(magazine unknown, maybe early '75)
by TONY JASPER
It says fairly and squarely on the sleeve of Queen's album, Sheer Heart Attack, "composed, produced and performed exclusively by Queen".
Queen might say it sorts out the boys from the girls. It has become their hallmark as a group, this total concern, commitment and involvement in every aspect of recording.
Such a process has been there from the beginning, even if some of us remained rather unmoved by it or found early work lacking at times.
With their latest album Queen have added former cynical voices to their cause. Sheer Heart Attack fairly leapt into the album chart compiled by the British Market Research Bureau. Praise has been showered on them from every quarter.
The story behind the disc and this trait of Queen's to 'do their own thing', was told to me by John Deacon.
Deacon says the group used various studios on this album and gave the reasons. Sheer Heart Attack started its life at Rockfield but no Dave Edmunds was involved. The studio is 24 track but Deacon says they met a few technical problems.

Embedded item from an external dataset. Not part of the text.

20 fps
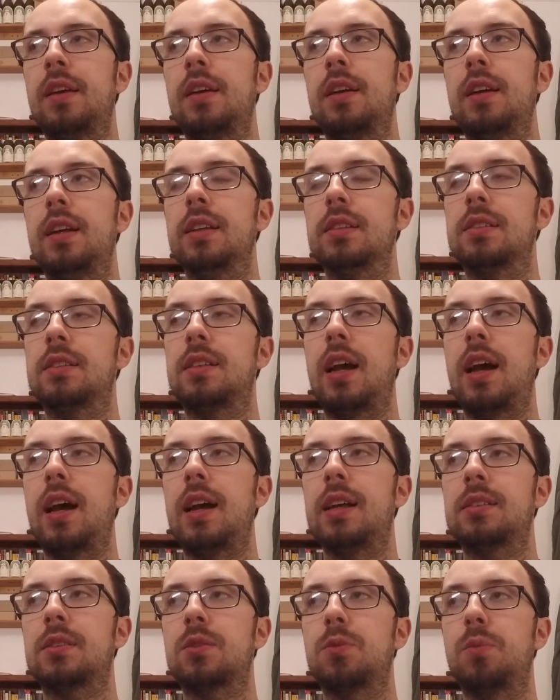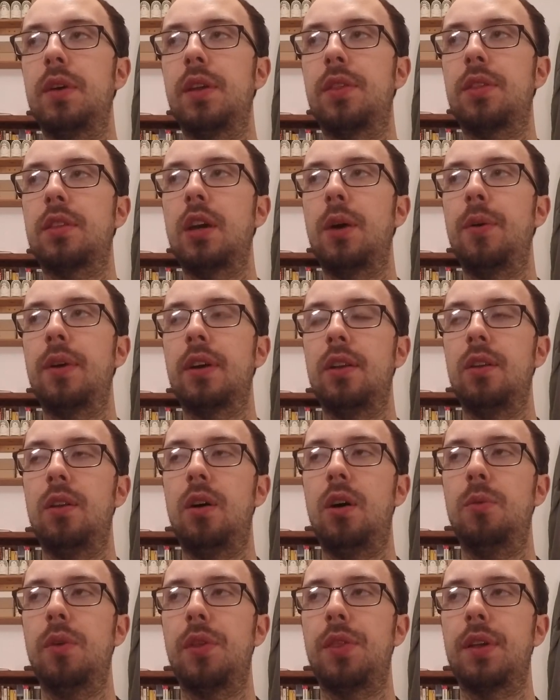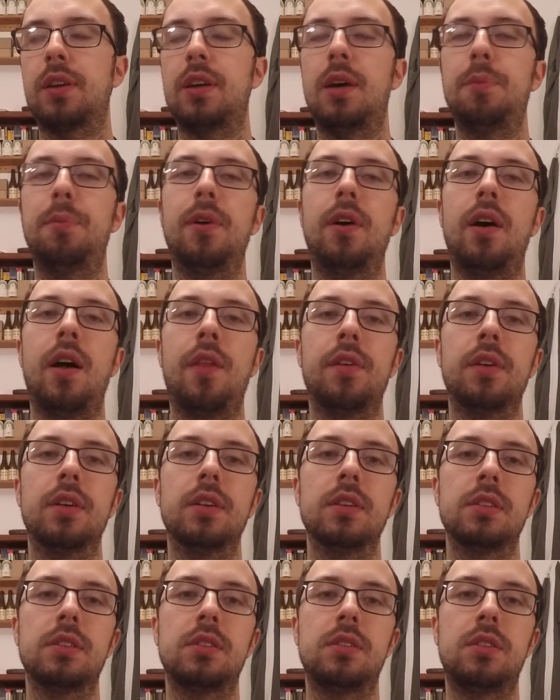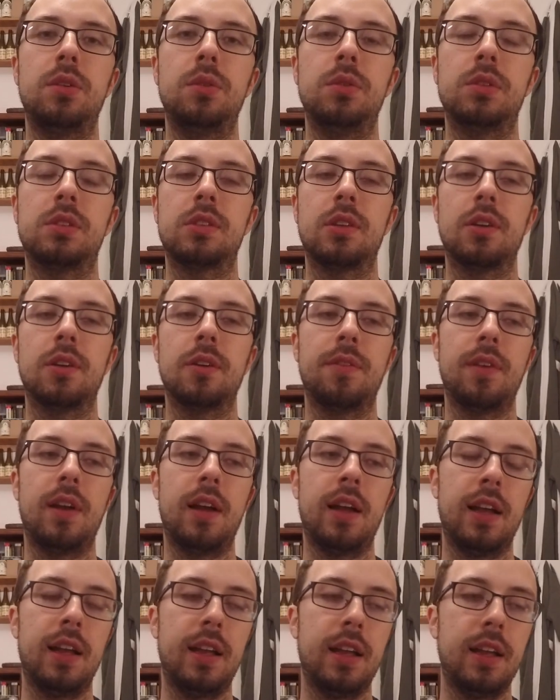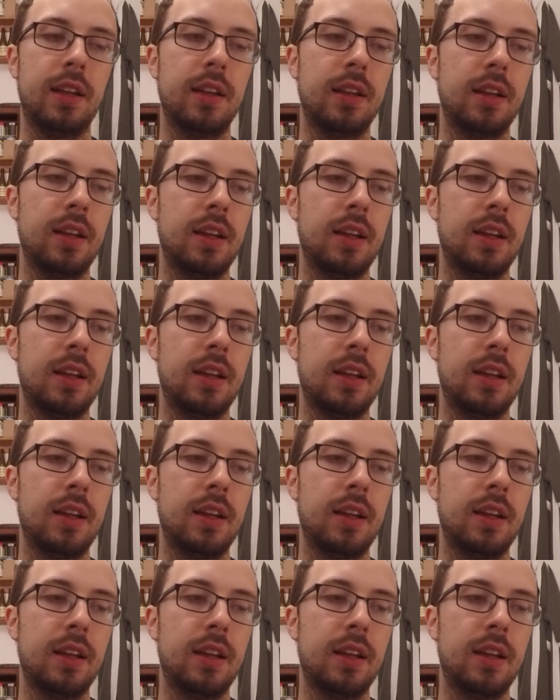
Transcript: is tasked with going along with a couple others to to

At the same time Brian had ulcer trouble and required surgical attention. It left the other three and to some extent it became a question of what could be laid down without Brian...
Around 80 per cent of the backing was laid at Rockfield but a week was spent at Wessex laying down some vocals. Further time was spent at the studio putting some overdubs in the percussion field.
A week was spent in Air studio 4, a small over-dub room. More backing vocals followed at Wessex -- and mixing was at Trident. At some points work at various studios overlapped.
Queen did have some outside assistance from Roy Baker, listed as co-producer and Mike Stone, the engineer. Deacon said this about Stone, "He worked a great deal on Queen 2, he's so good, so he came everywhere with us. Trident loaned him out to us."
Deacon describes Trident mixes as "lovely" and even says some are "quite hairy". The latter remark comes from the fact of Trident "not being full 24 track when we mixed. We did in fact use several different machines. At one point we were using a 16 track with another Triad in front for rhythm section mixes."
Queen find 24 tracks sufficient and at this point have no thoughts of any recording on a 32 track, "24 is enough, it takes a lot of pushing up and down and can get complicated. I think you have to keep things within reason!"
Sheer Heart Attack took three months in making, "a lot of sweat, even when funkiest!" and three cuts at Trident. Deacon adds, "We then got hold of the US cut and we preferred that and so used the American cut for the English release. This is why the album was one week late. We were very pleased with it."
On the group's general approach, Deacon says "There was no cutting of corners, we get so involved and it really seems as though one album a year is for us."
It might be argued that one is insufficient for a group in the present position of Queen. Since they intend extensive touring in the States and other parts of the world, including hopefully Japan, this makes their presence less in Britain than it might otherwise have been.
"There is admittedly a problem in constantly reminding people we are still here but again no short-cuts. We don't intend to release, Queen Live. I think such a thing is somewhat of a short-cut when our sole material is already found on the studio albums and such is performed on stage."
Deacon did add, "there must be at least two more studio albums. We've no thought by the way of getting our studios. We're only just beginning to be rid of all the costs involved so far and an album like Sheer Heart Attack cost GBP 25,000."
There is a feeling of Queen now really getting everything together from recording to the live show. Deacon says the organization round them is getting better and the tour which ended last November was their best yet.
"We were very pleased, things went right, though we had problems at London's Rainbow when the mains blew. We don't pander to anyone. We play good music and do it for ourselves and hope people will appreciate what we are doing and gladly this seems to be happening, more and more.
"At present we have hardly any time in which to rest. One thing seems to follow another with rapid speed. As soon as the British tour was over, we were packing our bags for playing on the continent."
Deacon smiles when hearing mention of Queen's academic record, "It's about time newspapers gave that one a rest. We've no thought of returning to that world. I reckon I'll always be involved in music and recording from now on. Anyway, I like the world I'm in these days.
"The other day we met Paul McCartney and that was great. He even said hello to Roger and said he was doing fine. McCartney has been Brian's hero since teen days. I must say though Juniors Farm was rather a disappointing single.
"McCartney has done so much good work. Band On The Run was very good. Getting back to my earlier remark, I suppose I could be in some laboratory or something now. I don't know really but what I'm doing at present is so rewarding."
Deacon retired from this interview with some final thoughts on the energy taken from Queen in their varied activities. He said recording was a sixteen hour process and particularly so during the mixing stage of Sheer Heart Attack. Live gigging didn't allow much relaxation, though they tried to ensure things, such as journey distance, were as smooth and simple as possible. During the winter '74 tour, Queen did add a personal manager to their pay-roll.
And his final remark was one of modesty, "I'm happy in my mind with our success. It's always exciting on the way up!"